What will I pay in transfer tax when I sell in Bedford? New Hampshire charges $0.75 per $100 of the sale price to the seller and the same rate again to the buyer, a combined $1.50 per $100. On an $815,000 sale, that is roughly $6,113 from the seller’s side alone.
Buying From Out of State

- Line up financing before you start touring. With a 10- to 17-day median time on market through 2026, an unapproved buyer is competing against pre-approved ones on every showing.
- Budget the transfer tax into your closing costs. The buyer’s share matches the seller’s: $0.75 per $100 of the purchase price under RSA 78-B, on top of standard lender and title costs.
- Confirm the school zone in writing before you make an offer, especially if a specific elementary school matters to your decision; boundaries are drawn by address, not by neighborhood name.
Common Mistakes and Limitations

- Treating any single price figure as “the” Bedford median. Closed-sale medians, listing medians, and automated value indices measure different things and can differ by hundreds of thousands of dollars in the same season.
- Assuming Manchester’s tax rate is current for this year’s comparison.

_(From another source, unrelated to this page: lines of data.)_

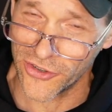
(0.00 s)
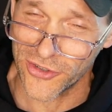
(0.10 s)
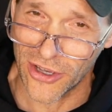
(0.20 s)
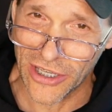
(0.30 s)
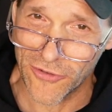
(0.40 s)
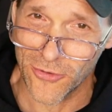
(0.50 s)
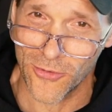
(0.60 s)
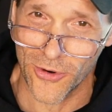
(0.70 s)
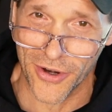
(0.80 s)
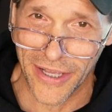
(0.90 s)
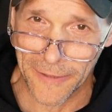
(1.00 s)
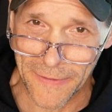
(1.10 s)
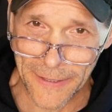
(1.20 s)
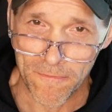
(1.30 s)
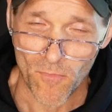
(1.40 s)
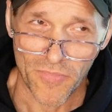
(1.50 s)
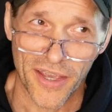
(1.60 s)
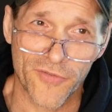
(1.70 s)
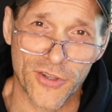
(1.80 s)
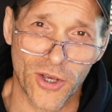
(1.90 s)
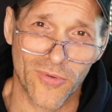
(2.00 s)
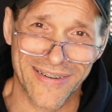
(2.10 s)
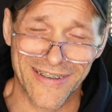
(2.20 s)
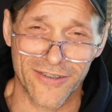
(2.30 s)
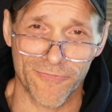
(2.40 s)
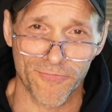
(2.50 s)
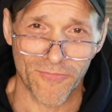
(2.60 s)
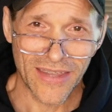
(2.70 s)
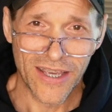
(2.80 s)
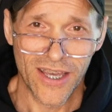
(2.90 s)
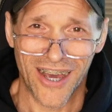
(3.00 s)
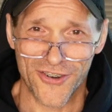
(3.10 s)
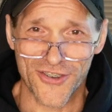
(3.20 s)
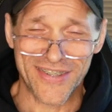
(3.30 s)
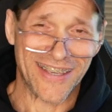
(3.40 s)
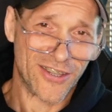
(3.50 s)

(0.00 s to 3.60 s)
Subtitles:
So I'll give you a warning that if you don't want to understand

The $19.58 figure used above is the most recently confirmed DRA rate at the time of writing, for the 2024 tax year; confirm the current year directly with the city assessor before budgeting off it.
- Assuming “top-rated district” means every school in it carries the same rating. McKelvie Intermediate currently has no SchoolDigger ranking, a fact that does not appear in most district-level summaries.
- Skipping local verification on sub-area pricing. No public dataset currently segments Bedford by neighborhood; a median across the whole town can obscure real differences street to street.